Every record here must be copied exactly, except for the images it holds.

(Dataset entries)

****************************************

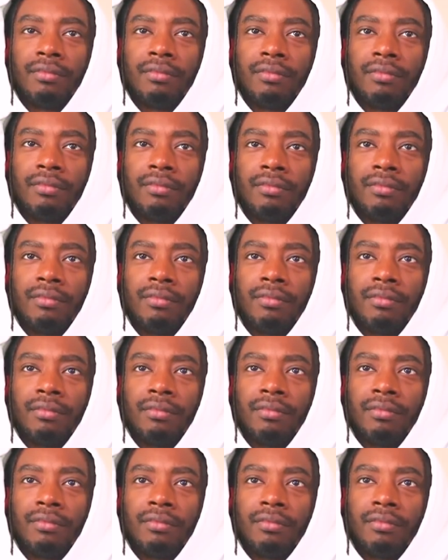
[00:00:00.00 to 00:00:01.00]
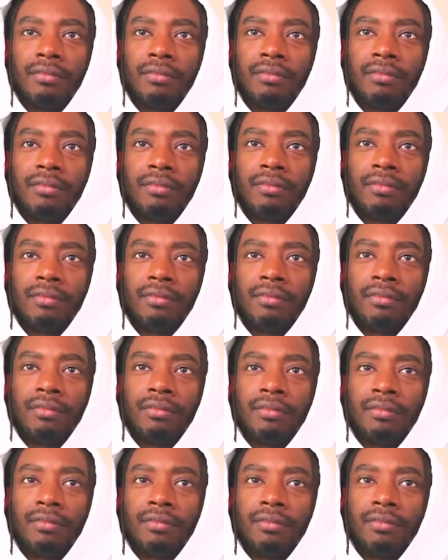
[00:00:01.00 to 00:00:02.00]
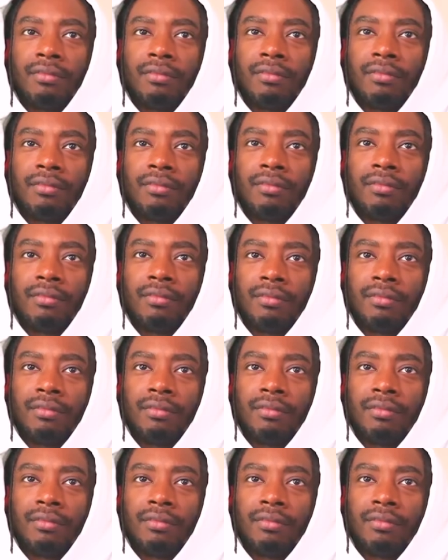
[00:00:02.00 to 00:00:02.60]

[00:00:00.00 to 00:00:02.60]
[no speech]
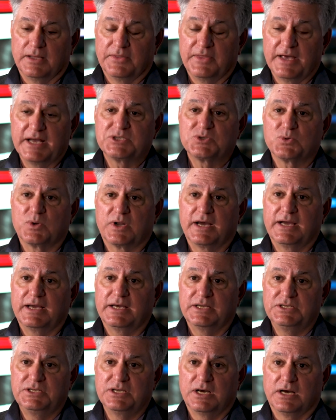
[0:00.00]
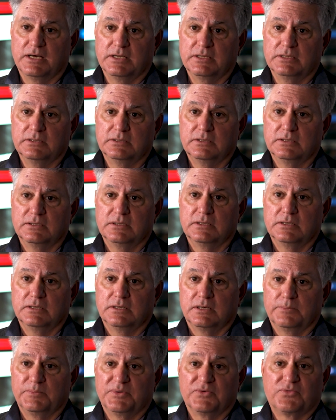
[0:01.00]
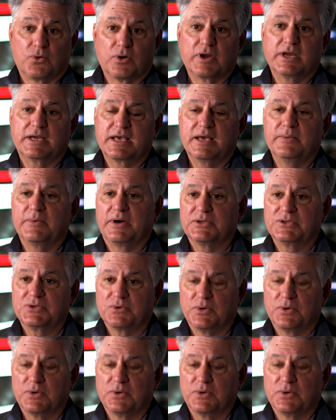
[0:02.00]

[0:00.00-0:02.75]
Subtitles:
That's what I had done before I came out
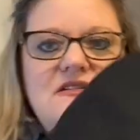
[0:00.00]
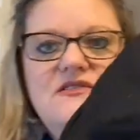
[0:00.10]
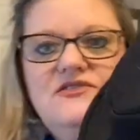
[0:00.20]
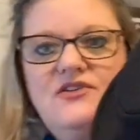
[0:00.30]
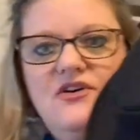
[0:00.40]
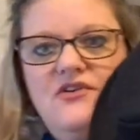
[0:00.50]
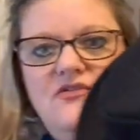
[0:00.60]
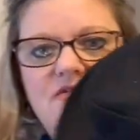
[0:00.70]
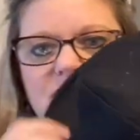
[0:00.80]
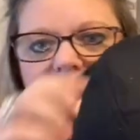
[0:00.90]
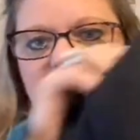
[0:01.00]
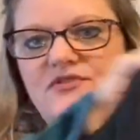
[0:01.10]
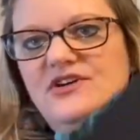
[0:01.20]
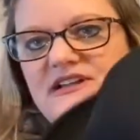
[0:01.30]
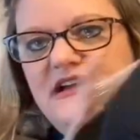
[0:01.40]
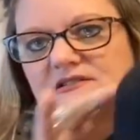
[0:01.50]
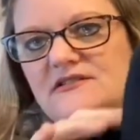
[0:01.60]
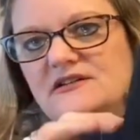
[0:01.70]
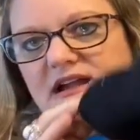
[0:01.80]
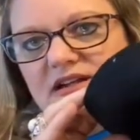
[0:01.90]
So for
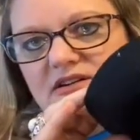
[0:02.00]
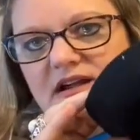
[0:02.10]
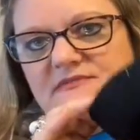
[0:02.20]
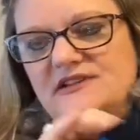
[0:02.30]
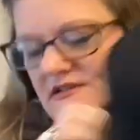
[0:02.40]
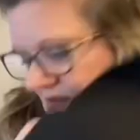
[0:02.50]
$1, I grabbed it.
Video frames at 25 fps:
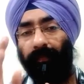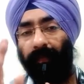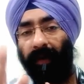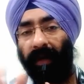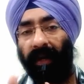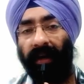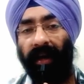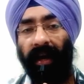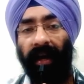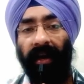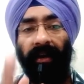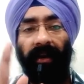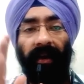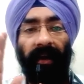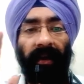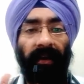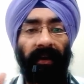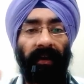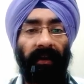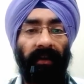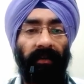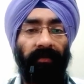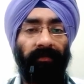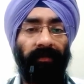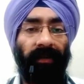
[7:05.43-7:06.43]
prick and
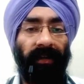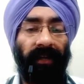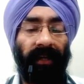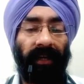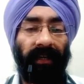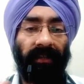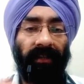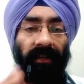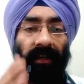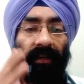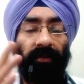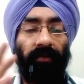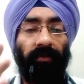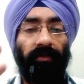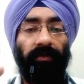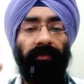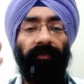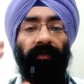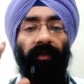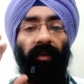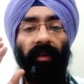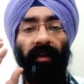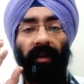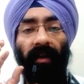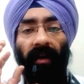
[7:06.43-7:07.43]
intradermal tests are
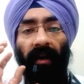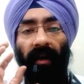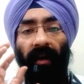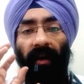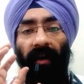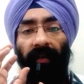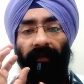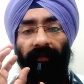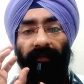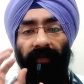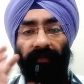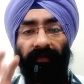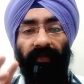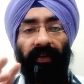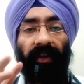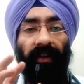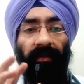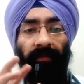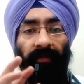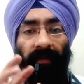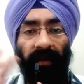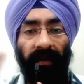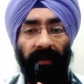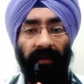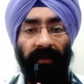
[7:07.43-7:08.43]
used for
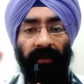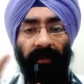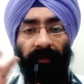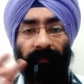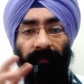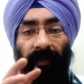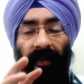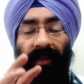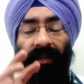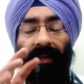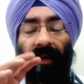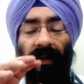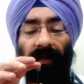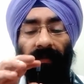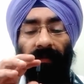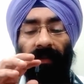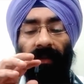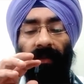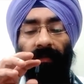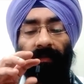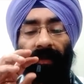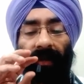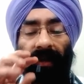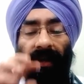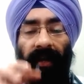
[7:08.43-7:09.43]
15 minutes, basically
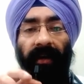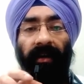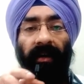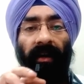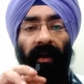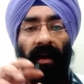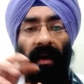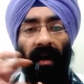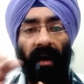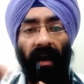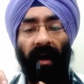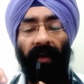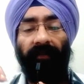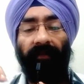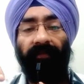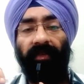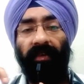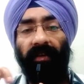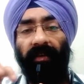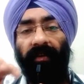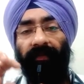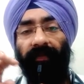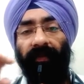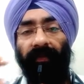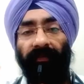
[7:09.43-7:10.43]
read
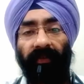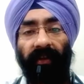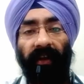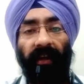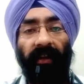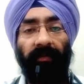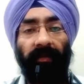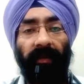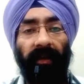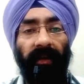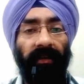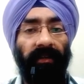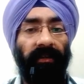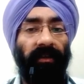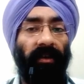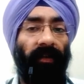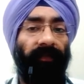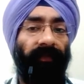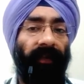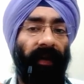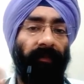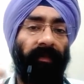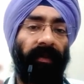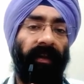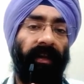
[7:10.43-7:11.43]
after 15 minutes
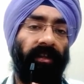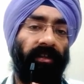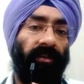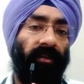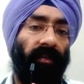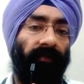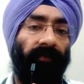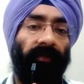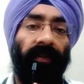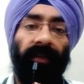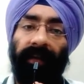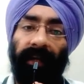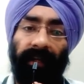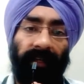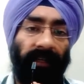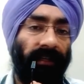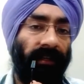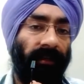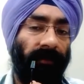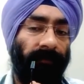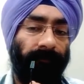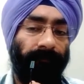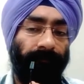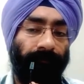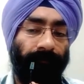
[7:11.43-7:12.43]
of application of the
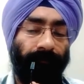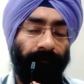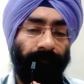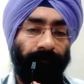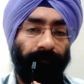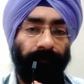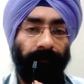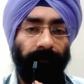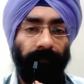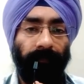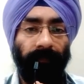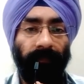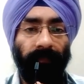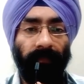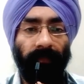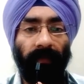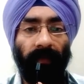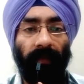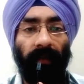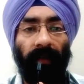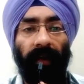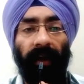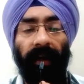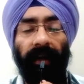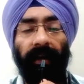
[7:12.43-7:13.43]
test,
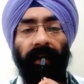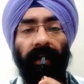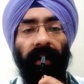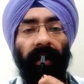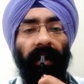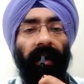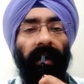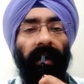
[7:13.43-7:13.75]
right?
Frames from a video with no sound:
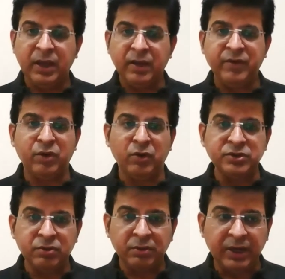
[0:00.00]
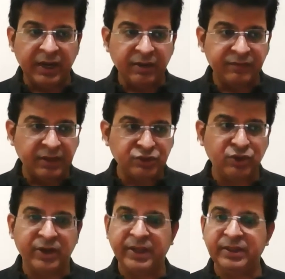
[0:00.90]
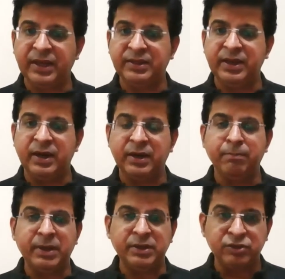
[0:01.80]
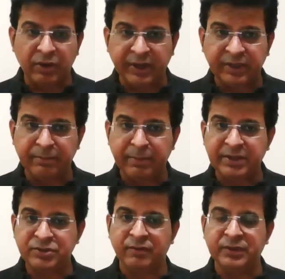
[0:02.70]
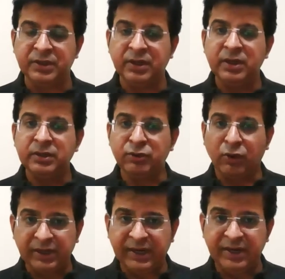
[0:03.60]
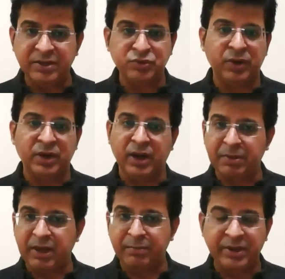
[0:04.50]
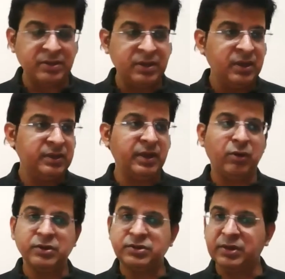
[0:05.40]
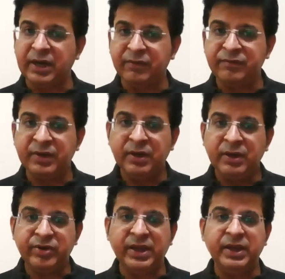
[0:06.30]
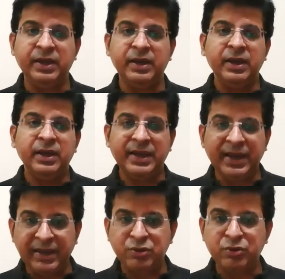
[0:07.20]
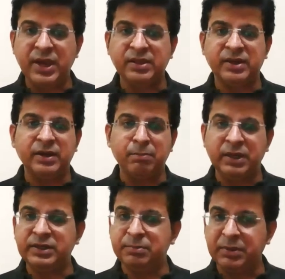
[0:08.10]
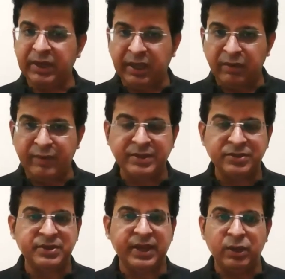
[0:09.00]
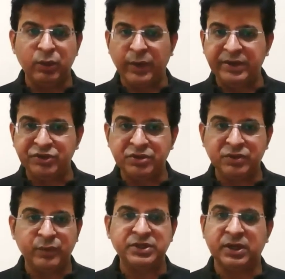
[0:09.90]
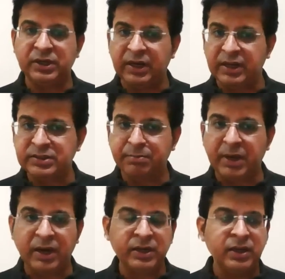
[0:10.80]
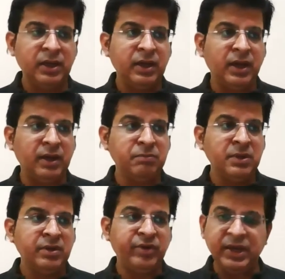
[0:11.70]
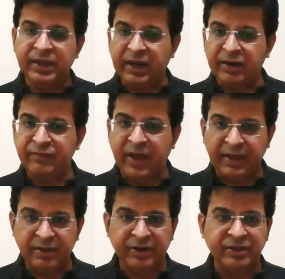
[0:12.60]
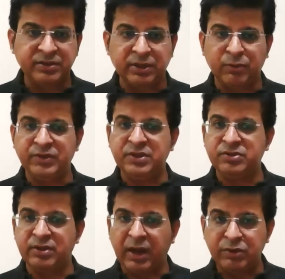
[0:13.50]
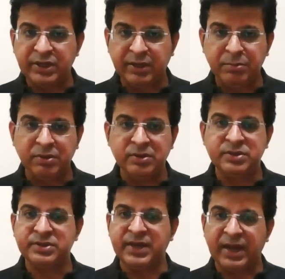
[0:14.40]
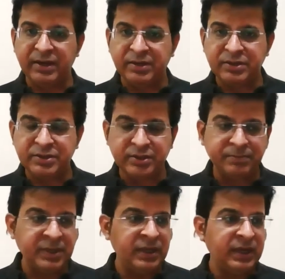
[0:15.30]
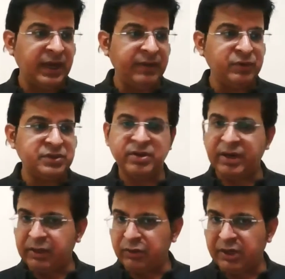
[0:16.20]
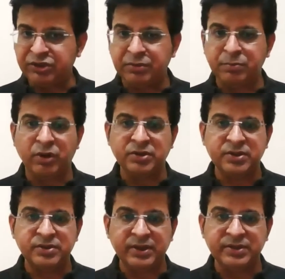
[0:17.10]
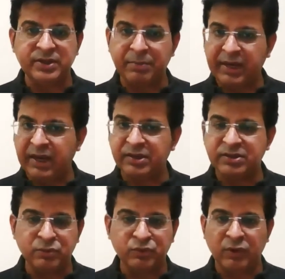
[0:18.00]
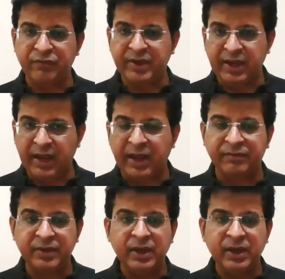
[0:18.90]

We're also kind of ensuring that they are mentoring the best of the thought leaders who are upcoming. They're also kind of really getting together in multiple events, interventions which are class apart, uh, really kind of anchoring some of these roundtables, talent, uh, I would say recognition processes and mechanisms what we have.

****************************************

- [Reply to the task]:
[00:00:00.00 to 00:00:01.00]
[00:00:01.00 to 00:00:02.00]
[00:00:02.00 to 00:00:02.60]

[00:00:00.00 to 00:00:02.60]
[no speech]
[0:00.00]
[0:01.00]
[0:02.00]

[0:00.00-0:02.75]
Subtitles:
That's what I had done before I came out
[0:00.00]
[0:00.10]
[0:00.20]
[0:00.30]
[0:00.40]
[0:00.50]
[0:00.60]
[0:00.70]
[0:00.80]
[0:00.90]
[0:01.00]
[0:01.10]
[0:01.20]
[0:01.30]
[0:01.40]
[0:01.50]
[0:01.60]
[0:01.70]
[0:01.80]
[0:01.90]
So for
[0:02.00]
[0:02.10]
[0:02.20]
[0:02.30]
[0:02.40]
[0:02.50]
$1, I grabbed it.
Video frames at 25 fps:
[7:05.43-7:06.43]
prick and
[7:06.43-7:07.43]
intradermal tests are
[7:07.43-7:08.43]
used for
[7:08.43-7:09.43]
15 minutes, basically
[7:09.43-7:10.43]
read
[7:10.43-7:11.43]
after 15 minutes
[7:11.43-7:12.43]
of application of the
[7:12.43-7:13.43]
test,
[7:13.43-7:13.75]
right?
Frames from a video with no sound:
[0:00.00]
[0:00.90]
[0:01.80]
[0:02.70]
[0:03.60]
[0:04.50]
[0:05.40]
[0:06.30]
[0:07.20]
[0:08.10]
[0:09.00]
[0:09.90]
[0:10.80]
[0:11.70]
[0:12.60]
[0:13.50]
[0:14.40]
[0:15.30]
[0:16.20]
[0:17.10]
[0:18.00]
[0:18.90]

We're also kind of ensuring that they are mentoring the best of the thought leaders who are upcoming. They're also kind of really getting together in multiple events, interventions which are class apart, uh, really kind of anchoring some of these roundtables, talent, uh, I would say recognition processes and mechanisms what we have.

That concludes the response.